Ultimately, in our view, typo-squatters fail the added-value test. Parked typo sites filled with pay-per click ads don’t help the consumer find the site he was actually looking for. And they don’t help the company build and brand their product in the way they see fit.



So, this is what it's called- typosquatting! Interesting, I came across one site doing this when I made a typo of the url of one of the most famous blogs on IM. They sure got tons of traffic doing these without even raising a finger!

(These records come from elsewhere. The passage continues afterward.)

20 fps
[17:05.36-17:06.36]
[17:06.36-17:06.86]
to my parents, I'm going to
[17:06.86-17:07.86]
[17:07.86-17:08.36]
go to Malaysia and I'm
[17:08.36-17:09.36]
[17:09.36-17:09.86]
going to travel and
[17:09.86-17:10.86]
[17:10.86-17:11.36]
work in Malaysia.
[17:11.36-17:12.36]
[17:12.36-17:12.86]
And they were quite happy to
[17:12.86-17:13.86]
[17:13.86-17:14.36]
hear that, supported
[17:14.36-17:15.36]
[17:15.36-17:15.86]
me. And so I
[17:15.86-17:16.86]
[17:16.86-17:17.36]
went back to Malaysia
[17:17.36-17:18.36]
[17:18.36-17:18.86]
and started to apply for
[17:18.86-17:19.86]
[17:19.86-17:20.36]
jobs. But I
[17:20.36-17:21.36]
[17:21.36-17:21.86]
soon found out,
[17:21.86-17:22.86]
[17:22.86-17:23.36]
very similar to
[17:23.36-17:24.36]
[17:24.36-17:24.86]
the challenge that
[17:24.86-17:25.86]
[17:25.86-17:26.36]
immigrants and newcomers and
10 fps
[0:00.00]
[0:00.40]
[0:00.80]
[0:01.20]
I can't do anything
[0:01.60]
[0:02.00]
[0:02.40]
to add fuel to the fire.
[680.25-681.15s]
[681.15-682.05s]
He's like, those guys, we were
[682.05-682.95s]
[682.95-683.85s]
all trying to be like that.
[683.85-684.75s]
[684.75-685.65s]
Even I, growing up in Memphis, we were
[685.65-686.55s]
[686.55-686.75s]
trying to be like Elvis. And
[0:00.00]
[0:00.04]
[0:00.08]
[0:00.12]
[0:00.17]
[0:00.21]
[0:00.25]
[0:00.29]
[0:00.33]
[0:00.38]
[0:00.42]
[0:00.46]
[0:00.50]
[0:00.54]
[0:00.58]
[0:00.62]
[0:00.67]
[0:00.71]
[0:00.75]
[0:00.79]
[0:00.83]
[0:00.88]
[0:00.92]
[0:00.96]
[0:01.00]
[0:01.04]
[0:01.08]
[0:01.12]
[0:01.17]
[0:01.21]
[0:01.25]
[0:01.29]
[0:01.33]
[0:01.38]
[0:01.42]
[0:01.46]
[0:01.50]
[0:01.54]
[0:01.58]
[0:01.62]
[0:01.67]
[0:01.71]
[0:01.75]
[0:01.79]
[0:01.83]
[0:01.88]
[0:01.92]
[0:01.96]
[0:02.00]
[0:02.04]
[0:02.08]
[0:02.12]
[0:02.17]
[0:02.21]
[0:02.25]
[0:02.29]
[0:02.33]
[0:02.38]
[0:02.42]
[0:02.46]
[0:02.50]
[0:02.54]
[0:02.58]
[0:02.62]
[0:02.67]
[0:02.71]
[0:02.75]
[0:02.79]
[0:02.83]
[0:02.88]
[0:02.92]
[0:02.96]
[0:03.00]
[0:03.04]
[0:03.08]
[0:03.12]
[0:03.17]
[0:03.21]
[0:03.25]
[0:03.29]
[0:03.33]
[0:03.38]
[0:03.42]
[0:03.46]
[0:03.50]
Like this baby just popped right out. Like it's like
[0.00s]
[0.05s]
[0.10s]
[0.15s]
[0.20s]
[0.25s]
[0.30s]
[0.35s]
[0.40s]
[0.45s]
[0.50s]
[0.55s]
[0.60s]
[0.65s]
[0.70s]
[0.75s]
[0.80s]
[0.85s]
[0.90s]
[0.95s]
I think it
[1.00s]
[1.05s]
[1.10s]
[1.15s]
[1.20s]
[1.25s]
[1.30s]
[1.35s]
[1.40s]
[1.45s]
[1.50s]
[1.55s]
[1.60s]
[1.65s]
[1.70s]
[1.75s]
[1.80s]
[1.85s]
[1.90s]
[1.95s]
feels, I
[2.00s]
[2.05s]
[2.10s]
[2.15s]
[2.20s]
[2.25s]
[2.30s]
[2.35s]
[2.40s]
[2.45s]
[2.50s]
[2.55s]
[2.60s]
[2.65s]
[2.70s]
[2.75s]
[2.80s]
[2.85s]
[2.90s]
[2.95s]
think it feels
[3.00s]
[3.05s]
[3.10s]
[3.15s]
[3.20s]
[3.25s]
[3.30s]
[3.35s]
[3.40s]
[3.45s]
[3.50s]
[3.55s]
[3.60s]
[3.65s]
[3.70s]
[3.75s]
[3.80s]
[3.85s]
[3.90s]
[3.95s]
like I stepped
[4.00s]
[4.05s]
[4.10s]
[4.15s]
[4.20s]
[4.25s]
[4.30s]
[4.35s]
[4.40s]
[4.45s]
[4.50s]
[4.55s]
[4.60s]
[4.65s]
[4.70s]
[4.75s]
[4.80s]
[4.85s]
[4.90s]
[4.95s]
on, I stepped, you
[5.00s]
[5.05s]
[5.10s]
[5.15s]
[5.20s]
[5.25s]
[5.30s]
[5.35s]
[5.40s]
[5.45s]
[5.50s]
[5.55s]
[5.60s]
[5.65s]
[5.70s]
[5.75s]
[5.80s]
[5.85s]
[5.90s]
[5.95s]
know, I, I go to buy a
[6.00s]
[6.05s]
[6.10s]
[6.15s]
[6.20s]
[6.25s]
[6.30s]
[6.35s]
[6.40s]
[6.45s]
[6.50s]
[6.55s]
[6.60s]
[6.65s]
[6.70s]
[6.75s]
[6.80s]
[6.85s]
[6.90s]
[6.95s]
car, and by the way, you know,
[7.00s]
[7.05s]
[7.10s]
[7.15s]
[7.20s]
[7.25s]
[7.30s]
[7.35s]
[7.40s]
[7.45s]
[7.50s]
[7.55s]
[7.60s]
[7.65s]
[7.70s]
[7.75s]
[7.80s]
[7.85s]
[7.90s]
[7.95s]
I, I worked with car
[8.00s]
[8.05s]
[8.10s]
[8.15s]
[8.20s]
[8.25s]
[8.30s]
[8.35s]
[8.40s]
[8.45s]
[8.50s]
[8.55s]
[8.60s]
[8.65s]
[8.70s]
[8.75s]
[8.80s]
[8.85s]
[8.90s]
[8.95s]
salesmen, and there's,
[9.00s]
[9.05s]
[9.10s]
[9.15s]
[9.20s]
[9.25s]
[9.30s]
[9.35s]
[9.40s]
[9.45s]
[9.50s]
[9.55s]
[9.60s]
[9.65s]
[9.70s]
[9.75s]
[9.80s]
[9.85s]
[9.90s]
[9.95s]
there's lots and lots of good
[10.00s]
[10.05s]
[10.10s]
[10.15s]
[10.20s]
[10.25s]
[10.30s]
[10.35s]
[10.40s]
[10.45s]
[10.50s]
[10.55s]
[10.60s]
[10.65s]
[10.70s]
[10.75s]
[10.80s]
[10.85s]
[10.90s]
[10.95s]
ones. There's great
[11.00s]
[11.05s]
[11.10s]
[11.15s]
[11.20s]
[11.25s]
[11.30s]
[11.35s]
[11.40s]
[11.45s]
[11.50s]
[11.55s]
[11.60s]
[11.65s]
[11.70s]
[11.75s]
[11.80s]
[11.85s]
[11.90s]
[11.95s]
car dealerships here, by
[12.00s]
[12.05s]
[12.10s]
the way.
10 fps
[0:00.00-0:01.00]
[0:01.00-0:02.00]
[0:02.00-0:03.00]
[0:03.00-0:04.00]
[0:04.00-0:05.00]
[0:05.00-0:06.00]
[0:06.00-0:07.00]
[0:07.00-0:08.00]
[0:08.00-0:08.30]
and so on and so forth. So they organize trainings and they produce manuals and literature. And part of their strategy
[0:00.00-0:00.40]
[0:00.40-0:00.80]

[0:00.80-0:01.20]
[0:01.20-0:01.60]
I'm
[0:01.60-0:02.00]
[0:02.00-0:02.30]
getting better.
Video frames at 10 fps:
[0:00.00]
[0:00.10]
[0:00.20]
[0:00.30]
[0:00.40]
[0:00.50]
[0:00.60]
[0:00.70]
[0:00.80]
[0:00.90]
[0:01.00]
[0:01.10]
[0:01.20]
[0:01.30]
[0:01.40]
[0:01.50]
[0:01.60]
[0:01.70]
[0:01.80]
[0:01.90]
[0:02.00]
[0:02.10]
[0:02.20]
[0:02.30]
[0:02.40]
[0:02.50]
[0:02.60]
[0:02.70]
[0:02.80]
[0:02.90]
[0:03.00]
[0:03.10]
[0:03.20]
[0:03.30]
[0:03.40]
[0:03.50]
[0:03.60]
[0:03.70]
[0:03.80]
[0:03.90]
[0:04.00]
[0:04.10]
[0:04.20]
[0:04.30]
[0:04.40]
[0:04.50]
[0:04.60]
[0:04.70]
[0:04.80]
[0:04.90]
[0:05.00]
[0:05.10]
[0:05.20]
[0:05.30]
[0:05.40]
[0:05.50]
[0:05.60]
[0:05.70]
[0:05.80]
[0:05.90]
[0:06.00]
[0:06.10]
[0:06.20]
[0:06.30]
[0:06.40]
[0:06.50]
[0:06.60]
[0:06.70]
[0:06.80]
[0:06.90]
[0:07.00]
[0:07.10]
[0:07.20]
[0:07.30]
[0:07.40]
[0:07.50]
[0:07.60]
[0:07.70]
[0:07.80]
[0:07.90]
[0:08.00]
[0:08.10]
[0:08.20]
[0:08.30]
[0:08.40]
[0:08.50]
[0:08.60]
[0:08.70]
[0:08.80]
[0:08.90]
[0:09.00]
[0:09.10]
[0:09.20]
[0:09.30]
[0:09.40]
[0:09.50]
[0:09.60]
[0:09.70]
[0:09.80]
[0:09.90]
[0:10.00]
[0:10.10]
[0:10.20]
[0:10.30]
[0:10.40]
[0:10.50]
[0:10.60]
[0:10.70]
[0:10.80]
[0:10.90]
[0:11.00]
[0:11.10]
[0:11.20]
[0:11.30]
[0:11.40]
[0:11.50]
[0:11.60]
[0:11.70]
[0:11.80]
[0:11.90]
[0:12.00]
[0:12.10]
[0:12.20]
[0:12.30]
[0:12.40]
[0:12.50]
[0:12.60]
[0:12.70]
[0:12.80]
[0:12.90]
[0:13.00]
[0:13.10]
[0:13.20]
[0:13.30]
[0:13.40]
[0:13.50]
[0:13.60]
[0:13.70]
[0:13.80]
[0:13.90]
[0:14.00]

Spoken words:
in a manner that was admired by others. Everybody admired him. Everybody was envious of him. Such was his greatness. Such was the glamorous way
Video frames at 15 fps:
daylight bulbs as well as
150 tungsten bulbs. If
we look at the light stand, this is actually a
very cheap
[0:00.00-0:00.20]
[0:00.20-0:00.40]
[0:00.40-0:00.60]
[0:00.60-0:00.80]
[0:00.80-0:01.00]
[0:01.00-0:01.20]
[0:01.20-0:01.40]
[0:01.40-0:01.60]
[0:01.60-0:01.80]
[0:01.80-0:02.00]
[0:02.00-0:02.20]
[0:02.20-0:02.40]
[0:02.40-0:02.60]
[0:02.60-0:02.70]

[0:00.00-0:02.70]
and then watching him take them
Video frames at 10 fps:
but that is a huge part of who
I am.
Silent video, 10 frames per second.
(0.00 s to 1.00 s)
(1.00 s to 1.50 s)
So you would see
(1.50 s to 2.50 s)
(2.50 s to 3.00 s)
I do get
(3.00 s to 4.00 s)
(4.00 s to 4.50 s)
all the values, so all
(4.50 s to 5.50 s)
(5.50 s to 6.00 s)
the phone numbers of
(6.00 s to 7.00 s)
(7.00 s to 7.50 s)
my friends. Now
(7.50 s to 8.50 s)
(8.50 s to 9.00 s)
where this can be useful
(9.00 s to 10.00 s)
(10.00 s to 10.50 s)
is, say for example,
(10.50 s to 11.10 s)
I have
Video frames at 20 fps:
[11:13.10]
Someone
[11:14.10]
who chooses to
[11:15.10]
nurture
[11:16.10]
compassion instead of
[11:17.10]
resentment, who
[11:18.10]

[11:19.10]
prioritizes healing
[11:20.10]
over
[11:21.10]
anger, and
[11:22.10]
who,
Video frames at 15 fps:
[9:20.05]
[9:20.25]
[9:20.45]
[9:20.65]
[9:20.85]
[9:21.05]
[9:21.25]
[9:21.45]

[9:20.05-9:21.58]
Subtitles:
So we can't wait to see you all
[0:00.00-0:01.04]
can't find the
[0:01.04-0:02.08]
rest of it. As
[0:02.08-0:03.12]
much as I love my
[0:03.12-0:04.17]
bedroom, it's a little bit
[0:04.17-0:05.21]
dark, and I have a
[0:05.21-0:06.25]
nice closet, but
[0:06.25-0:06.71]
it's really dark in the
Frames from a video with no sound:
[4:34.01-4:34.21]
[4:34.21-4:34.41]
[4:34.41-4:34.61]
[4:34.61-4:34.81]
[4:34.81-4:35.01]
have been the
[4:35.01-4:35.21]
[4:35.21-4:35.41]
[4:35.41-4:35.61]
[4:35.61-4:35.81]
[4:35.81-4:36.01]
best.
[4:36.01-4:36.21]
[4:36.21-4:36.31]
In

Posted by: Daniel Mcgonagle | 01/07/2008 at 09:57
Yes, typosquatting has become rampant. And there is little doubt that typosquatters specifically target known trademarks. Their goal is specifically to divert traffic from other well known web sites and domains. It is typically easy to show bad faith domain registration. They discovered that many internet users use direct navigation to find web sites. That is, they enter a domain or brand directly into the address bar of the browser. When they get it wrong or enter a typographical error, they land on these infringing web sites. It is surprising how many web surfers use direct navigation and enter typographical errors into the browser adsress bar.
Posted by: Enrico Schaefer | 01/07/2008 at 10:22
Too bad the states have not tried to pass more stringent domain name dispute laws.